Now, the tricky part is scheduling for a time the person entered when setting up the program. That I don’t know how to do because when you ask for a time the program doesn’t grab 9:00. Instead you get a long string like including your timezone, date, times, extra. You want to strip out just the hours and minutes entered. I’m not sure how to do this.


(Chrisb) #4

Potential third problem:

def motionActiveHandler(evt)
{
def movement1Time
def movement2Time
def movement3Time
def movement4Time
def movement5Time
def movement6Time
if(inTimeWindow() == true && movement1Time == null)
{
movement1Time = now()
runIn(300, motionActiveHandler())
}
if(inTimeWindow() == true && movement1Time != null && movement2Time == null)
...

I’m not sure how the definition of the variables (movement#Time) works here. It may be that when this is defined it sets the variable value as null. If it does, this obviously isn’t good because everytime this procedure is called (which happens when there is movement) any data in those variables is getting overwritten.
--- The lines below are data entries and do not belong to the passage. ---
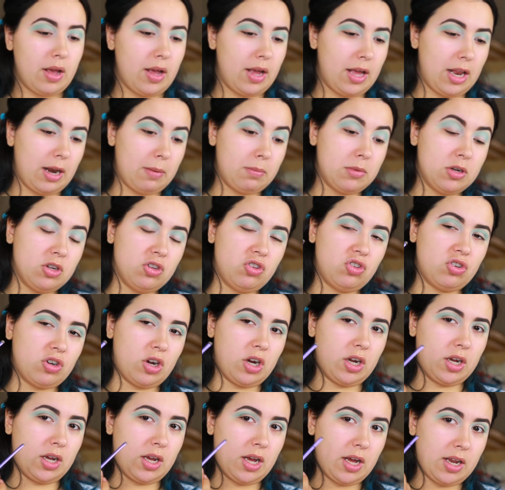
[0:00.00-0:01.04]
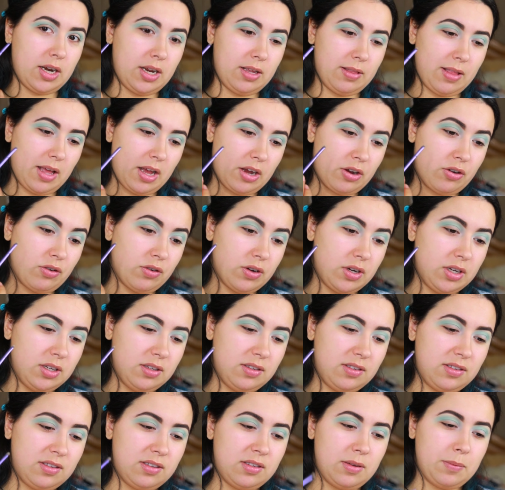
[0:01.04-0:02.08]
and I'm going to start cutting that
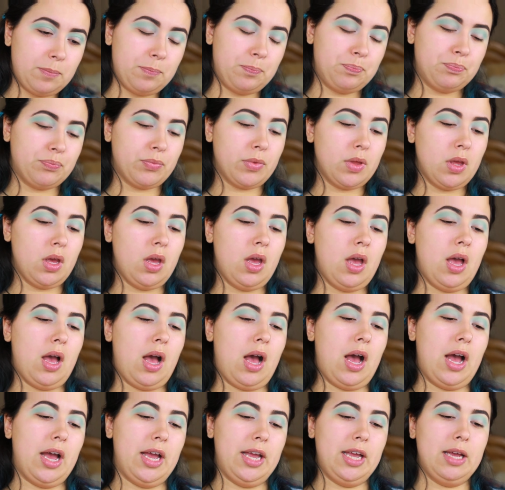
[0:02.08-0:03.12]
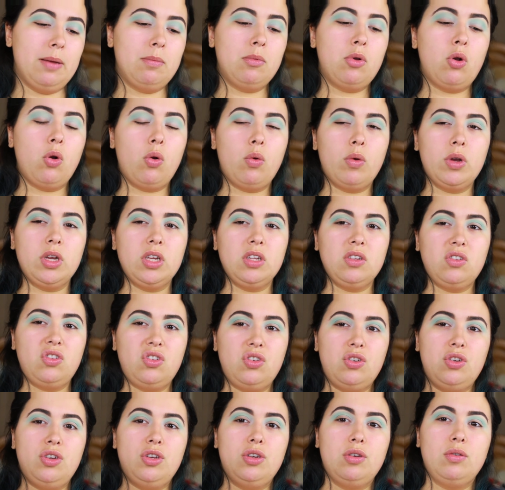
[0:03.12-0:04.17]
crease. I am going
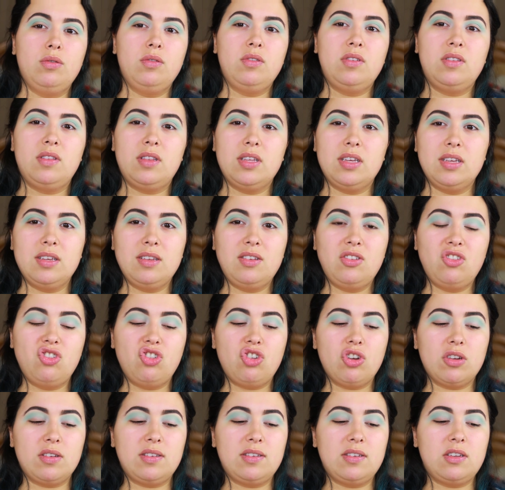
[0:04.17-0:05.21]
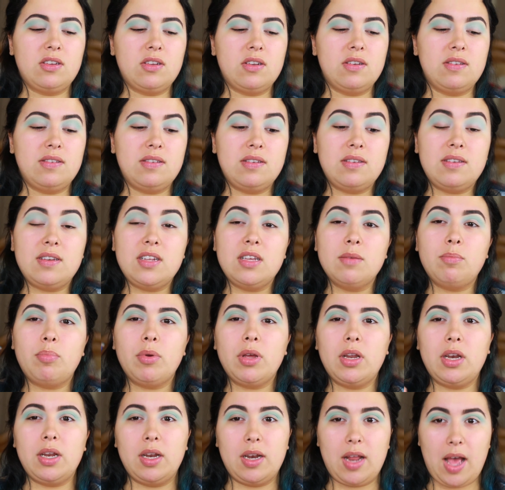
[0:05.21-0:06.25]
to use this just to
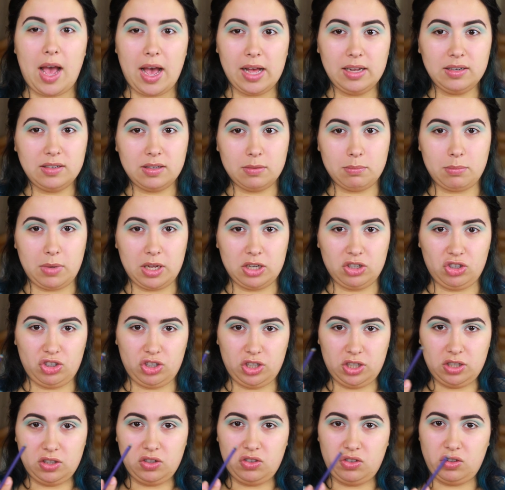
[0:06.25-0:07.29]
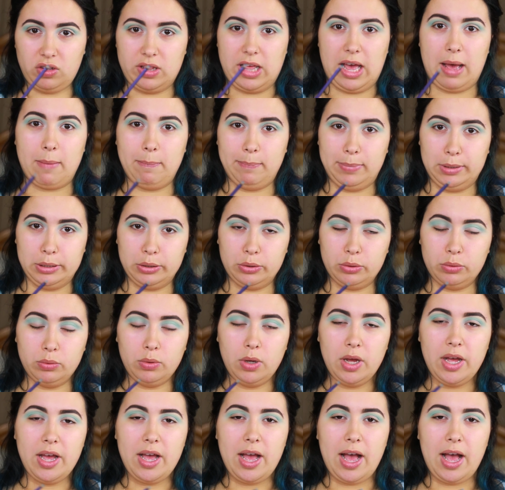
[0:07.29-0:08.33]
deepen and add dimension to that blue.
What I would do is setup the variables in a different procedure:

def resetTimes() {
     def state.time1 = null
     def state.time2 = null
     ....
     def state.time6 = null
}

Now, run this procedure in both the install and update parts:
resetTimes()

This also solves another problem you were going to run into: After this runs for the first night, those variables all have values so when it runs the next time, none will show as null value and no new times will be entered, they’ll all have old times so you’ll keep getting text every morning even if there was no activity last night. But now that we have the reset procedure written, it’s a simple thing to add that same command into the procedure we’re running to send the text:

def sendText()
{
sendSms(phone1, “${movement1Time} ${movement2Time} ${movement3Time} ${movement4Time} ${movement5Time} ${movement6Time}”)
resetTime()
}

Now after you get your text message, the times recorded through the night are reset and we’re ready for the next night.


(Chrisb) #5

Potential 4th problem:

I think you’re text messages are going to be huge. As I mentioned above when calling time I think you get a very big string of data, not such hours and minutes and seconds. I believe it has time zones, daylight saves status, etc. involved. Given that text messages are limited to 160 characters, I’m not sure what happens if you try to send more than that. I don’t know if SmartThings will just send more than one text or if you only get the first 160 characters and then rest is lost.


(Todd Wackford) #6

With the new IFTTT for smartthings channel your can log activity to a spreadsheet as it happens. I think this fits your desires better. And you can make really cool charts or graphs showing the statistics of that activity.

I’m tracking the pantry door right now. Lol

Twack


(Gils) #7

Thanks for the guidance. I’ll work on the code and in the mean time I’ve set up on IFTTT to log the motion sensor. Thanks ChrisB and Twack.